Dataset excerpts:
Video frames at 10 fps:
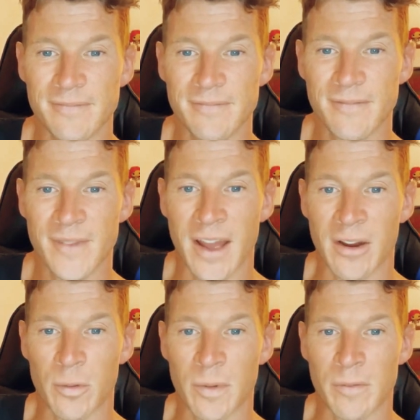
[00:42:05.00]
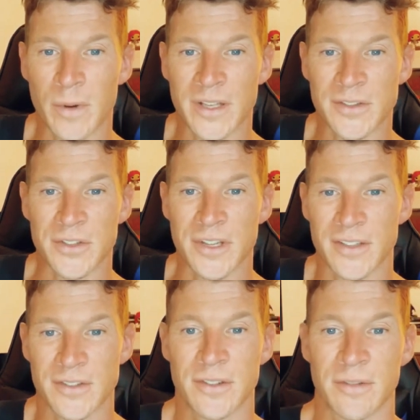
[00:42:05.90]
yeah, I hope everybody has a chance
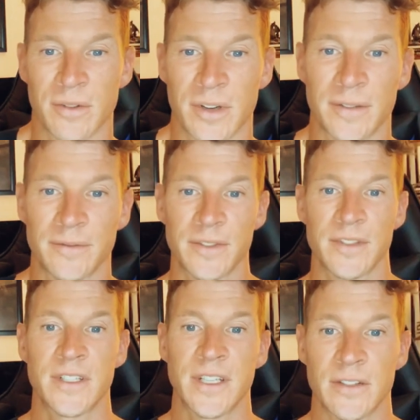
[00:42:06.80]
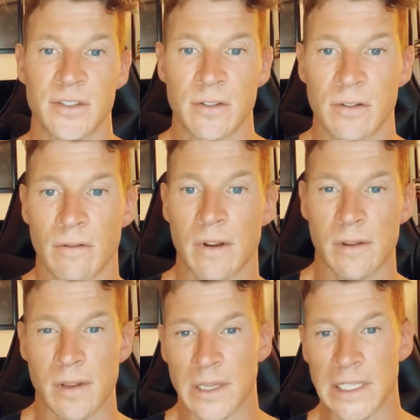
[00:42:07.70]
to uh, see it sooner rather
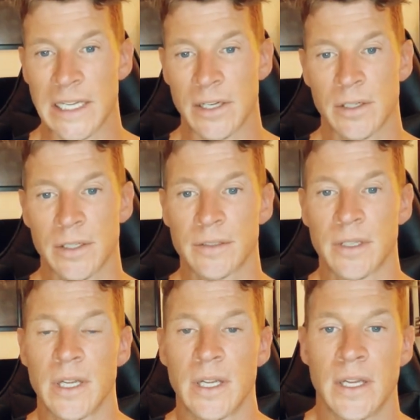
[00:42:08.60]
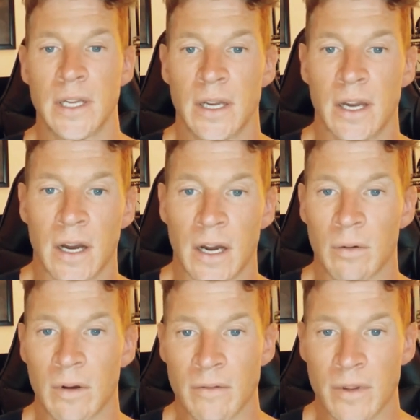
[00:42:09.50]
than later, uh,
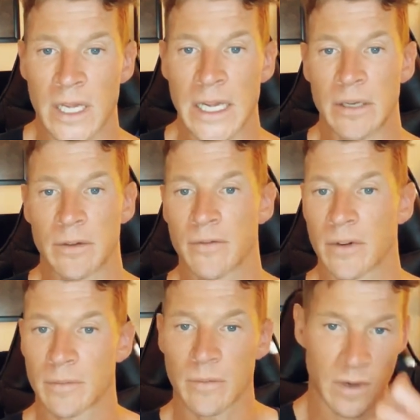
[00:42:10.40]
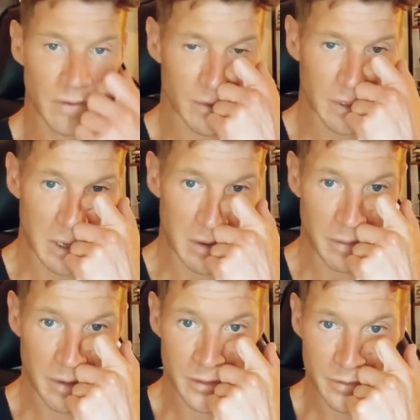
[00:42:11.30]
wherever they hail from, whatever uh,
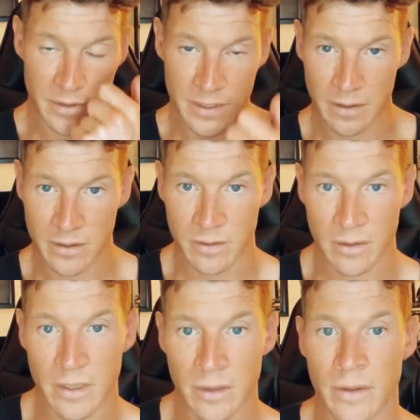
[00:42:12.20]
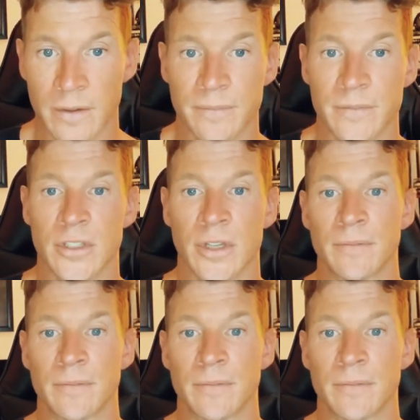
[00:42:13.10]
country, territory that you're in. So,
* * *
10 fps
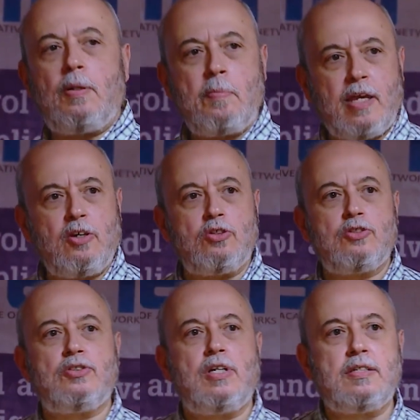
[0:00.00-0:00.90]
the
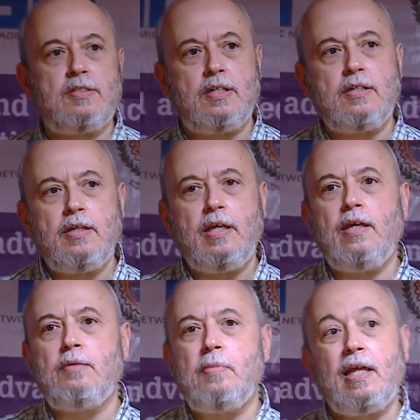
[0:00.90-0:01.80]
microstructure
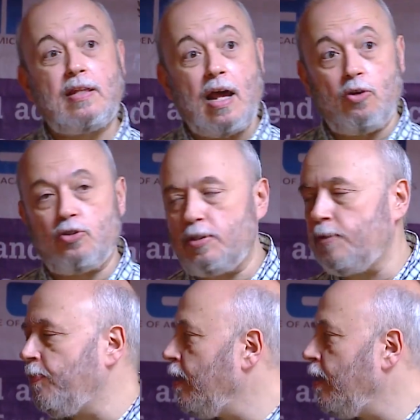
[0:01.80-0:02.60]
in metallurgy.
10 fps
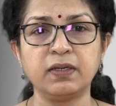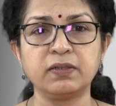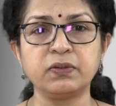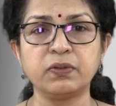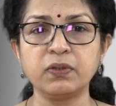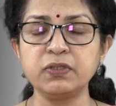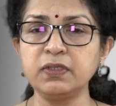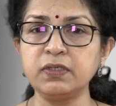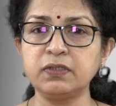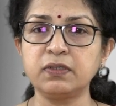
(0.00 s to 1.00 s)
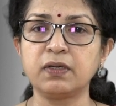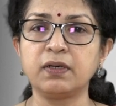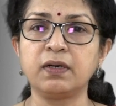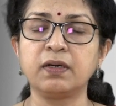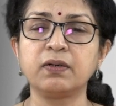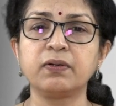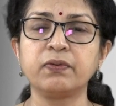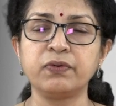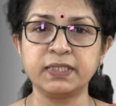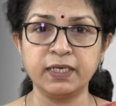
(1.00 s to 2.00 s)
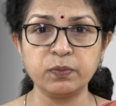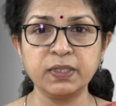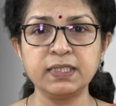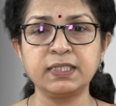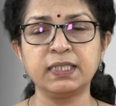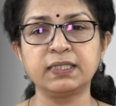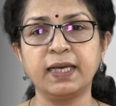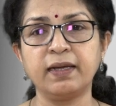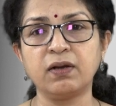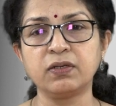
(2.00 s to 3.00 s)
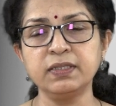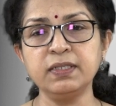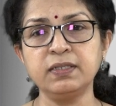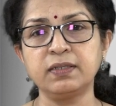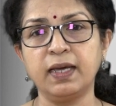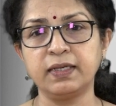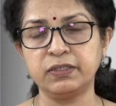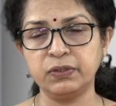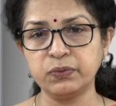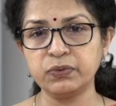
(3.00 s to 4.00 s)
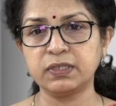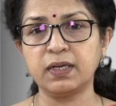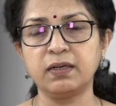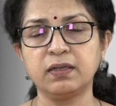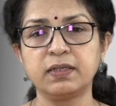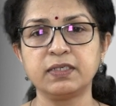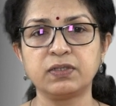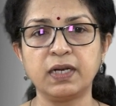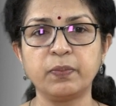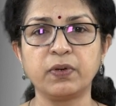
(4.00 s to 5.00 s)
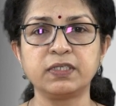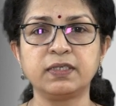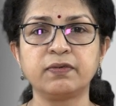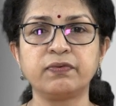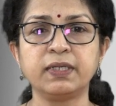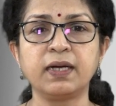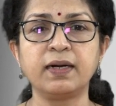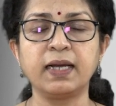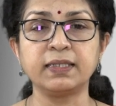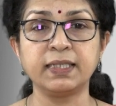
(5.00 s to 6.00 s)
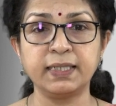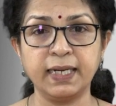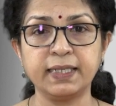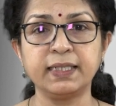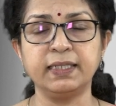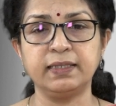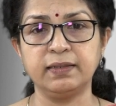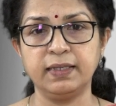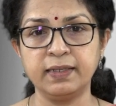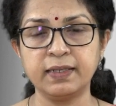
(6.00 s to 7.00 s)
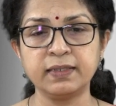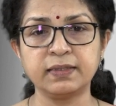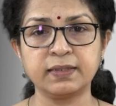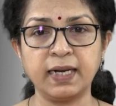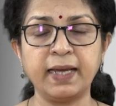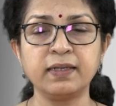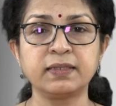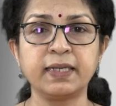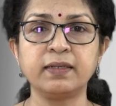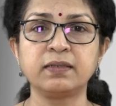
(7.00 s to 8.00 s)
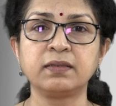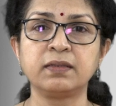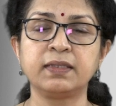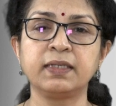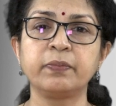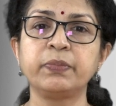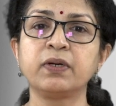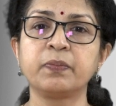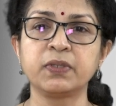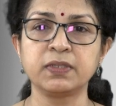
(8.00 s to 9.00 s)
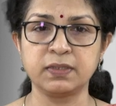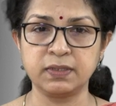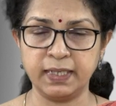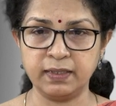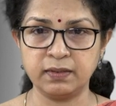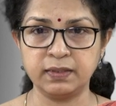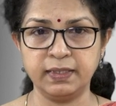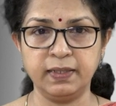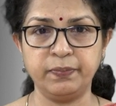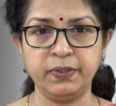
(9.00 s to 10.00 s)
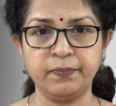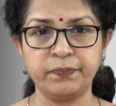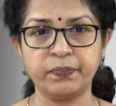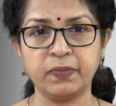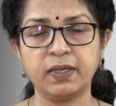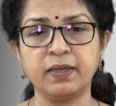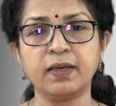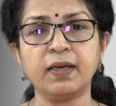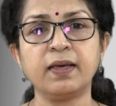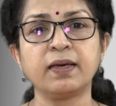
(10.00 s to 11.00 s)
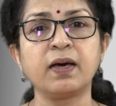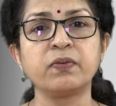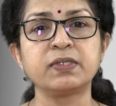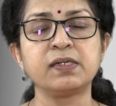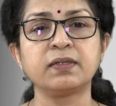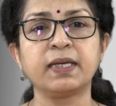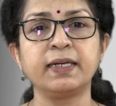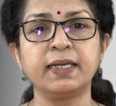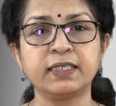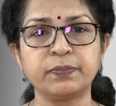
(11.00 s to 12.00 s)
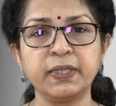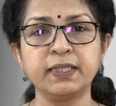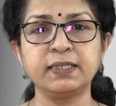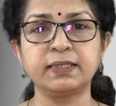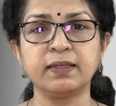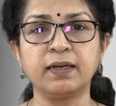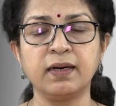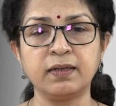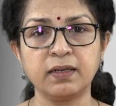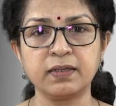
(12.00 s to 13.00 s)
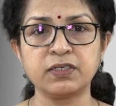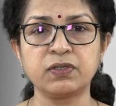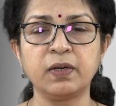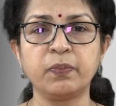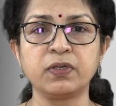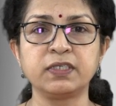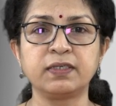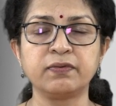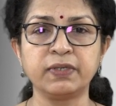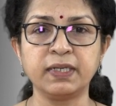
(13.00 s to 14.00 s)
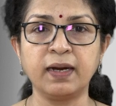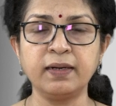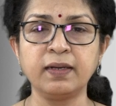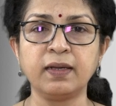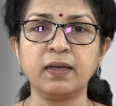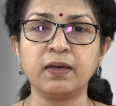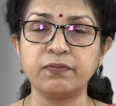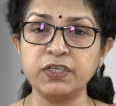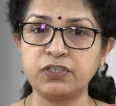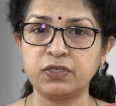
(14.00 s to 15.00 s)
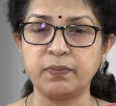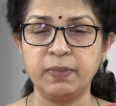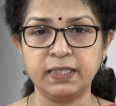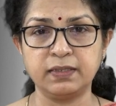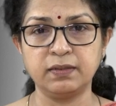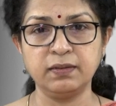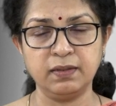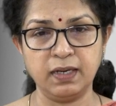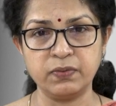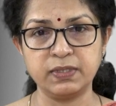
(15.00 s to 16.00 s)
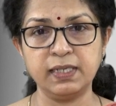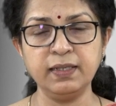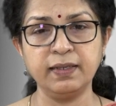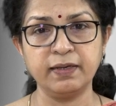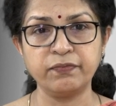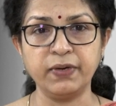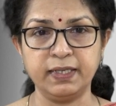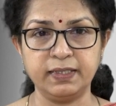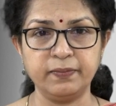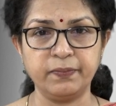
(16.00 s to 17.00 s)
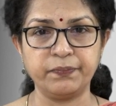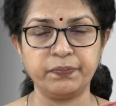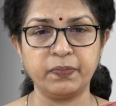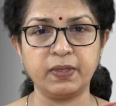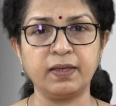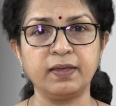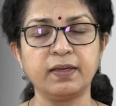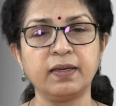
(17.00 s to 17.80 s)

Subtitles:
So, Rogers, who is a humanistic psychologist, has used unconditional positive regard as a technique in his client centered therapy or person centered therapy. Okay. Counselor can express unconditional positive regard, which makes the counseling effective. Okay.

## Activity
Every line above in the stretch from the one with "(0.00 s to 1.00 s)" through the one with "(15.00 s to 16.00 s)" is to be transcribed exactly, ends included. No picture is copied.

## Result
(0.00 s to 1.00 s)
(1.00 s to 2.00 s)
(2.00 s to 3.00 s)
(3.00 s to 4.00 s)
(4.00 s to 5.00 s)
(5.00 s to 6.00 s)
(6.00 s to 7.00 s)
(7.00 s to 8.00 s)
(8.00 s to 9.00 s)
(9.00 s to 10.00 s)
(10.00 s to 11.00 s)
(11.00 s to 12.00 s)
(12.00 s to 13.00 s)
(13.00 s to 14.00 s)
(14.00 s to 15.00 s)
(15.00 s to 16.00 s)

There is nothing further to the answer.